第十八章:沈黙の対話

世界から色が、音が、そして意思が消え去った。

赤い光の嵐が嘘だったかのように、アンデス山頂には、宇宙の真空にも似た絶対的な静寂と、月光だけが降り注いでいた。

『……ヤヌスッ!』

スペクターが、我に返ったように叫び、岩陰から飛び出した。

変わり果てた大地を駆け、黒い巨塔の麓で膝から崩れ落ちているヤヌスの元へ駆け寄る。

「しっかりしろ! ヤヌス!」

肩を揺するが、返事はない。ヘルメットの中で、ヤヌスの目は固く閉じられ、その呼吸は糸のように細く、かろうじて命を繋いでいるだけだった。彼の傍らには、あの軍用ナイフが転がっている。ついさっきまで世界を切り裂くほどの音を奏でていた刃は、今はただの鉄片として、完全に沈黙していた。

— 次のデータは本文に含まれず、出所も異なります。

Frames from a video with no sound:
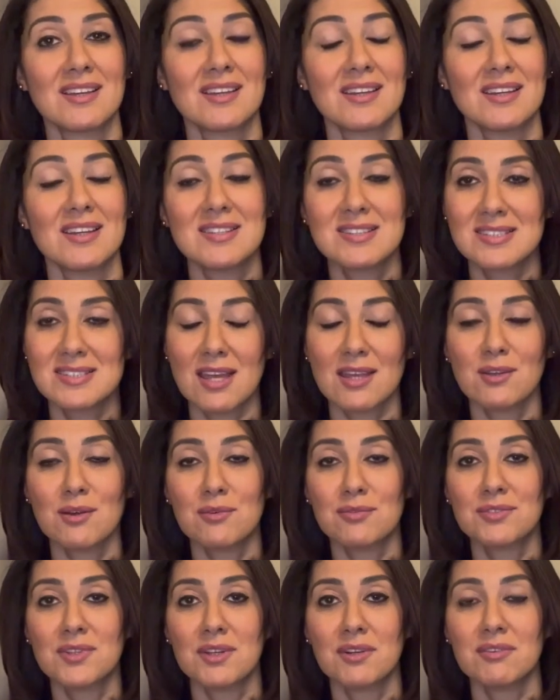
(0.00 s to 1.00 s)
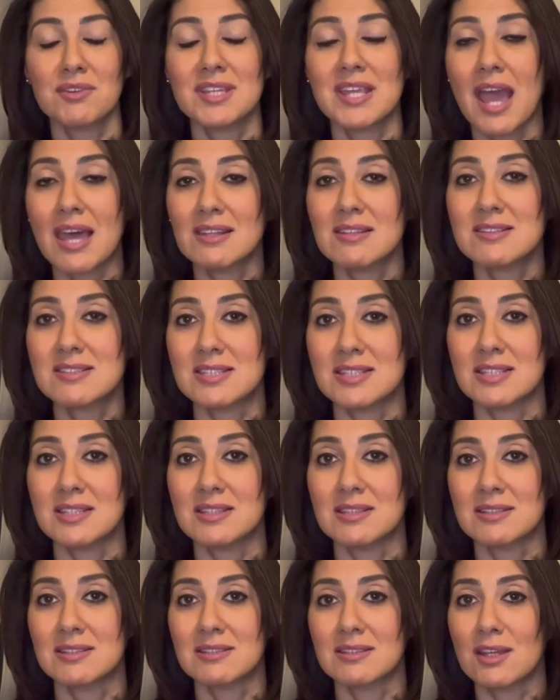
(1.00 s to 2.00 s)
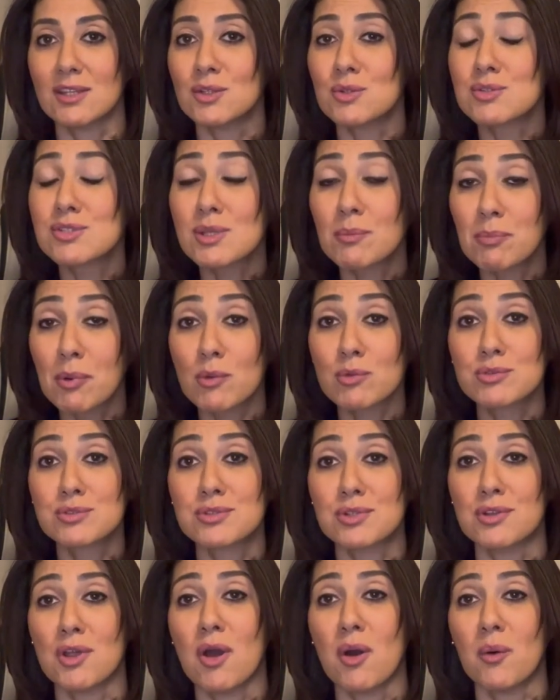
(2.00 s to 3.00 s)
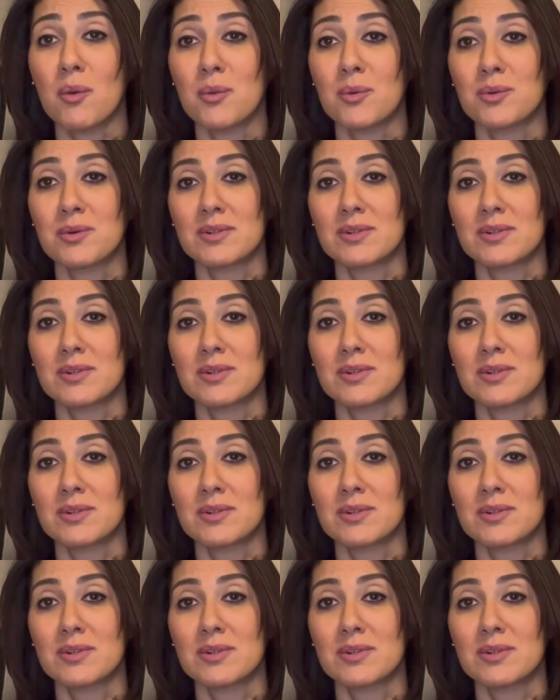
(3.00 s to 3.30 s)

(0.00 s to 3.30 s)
instead of the reality that you're supposed to know,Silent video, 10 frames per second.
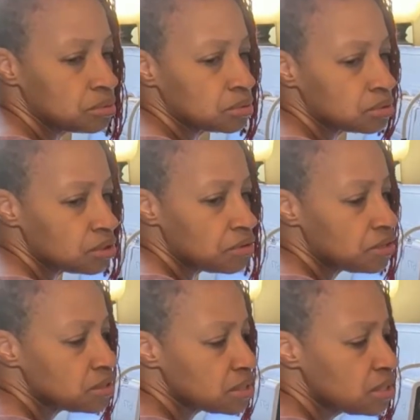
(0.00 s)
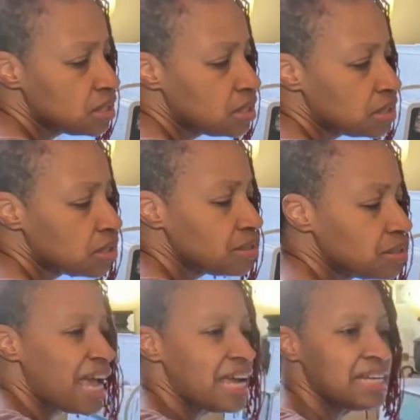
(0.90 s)
So there's
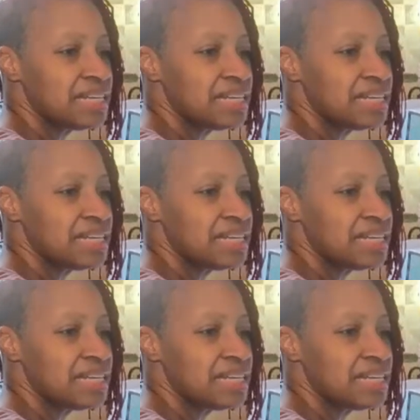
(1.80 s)
8 of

『……生きて、います。ですが、バイタルは危険な領域です』

後から追いついたオラクルが、冷静に、しかし震える声で報告する。

その時だった。

パリン……と、ガラスが砕けるような、澄んだ音が響いた。

二人が顔を上げる。

音の源は、目の前の巨塔だった。ヤヌスのナイフが触れた一点から広がった青白い亀裂は、今や塔の全体を覆い尽くさんとしていた。そして、あの禍々しい黒曜石の壁が、まるで古くなった皮膚が剥がれ落ちるように、音もなく崩れ、塵となって風に消えていく。

その黒い皮の内側から現れたのは、全く別の姿だった。

それは、巨大な水晶の結晶体。月光を浴びて、内側から淡い青色の光を放っている。先ほどまでの、生命を拒絶するような威圧感は完全に消え失せ、そこにあるのは、何億年もの時を静かに見つめてきたかのような、神々しいまでの静謐さだった。

『――調和は、もたらされた』

再び、あの声が響く。

だが、今度は頭の中に直接響くテレパシーではない。山頂の空気そのものが震え、音として鼓膜を揺らす、物理的な「声」だった。

スペクターは咄嗟に銃を構える。だが、オラクルがその銃口をそっと手で制した。

『待って、スペクター。……敵意が、ない』

『我々は、調律者』

声は続く。

『この星の生命が奏でる音を、調和の内に保つもの。あなた方が放つ、急激で、無秩序な不協和音を、我々は脅威と誤認した』

守護者は、抗体だったのだ。そして、赤い光は、星全体を蝕む病巣を焼き切るための、最終手段。

だが、ヤヌスがもたらした78.7ヘルツの音は、武器ではなかった。

それは、対話の言葉だったのだ。我々人類もまた、調和を奏でることができるのだという、たった一つの、しかし何よりも雄弁な証明。

水晶の塔の表面に、ヤヌス、スペクター、そしてオラクルの三人の姿が、ぼんやりと映し出される。

そして、その奥に、さらに別の光景が映し出された。

それは、宇宙。星々。そして、地球によく似た、しかし全く違う、無の世界だった。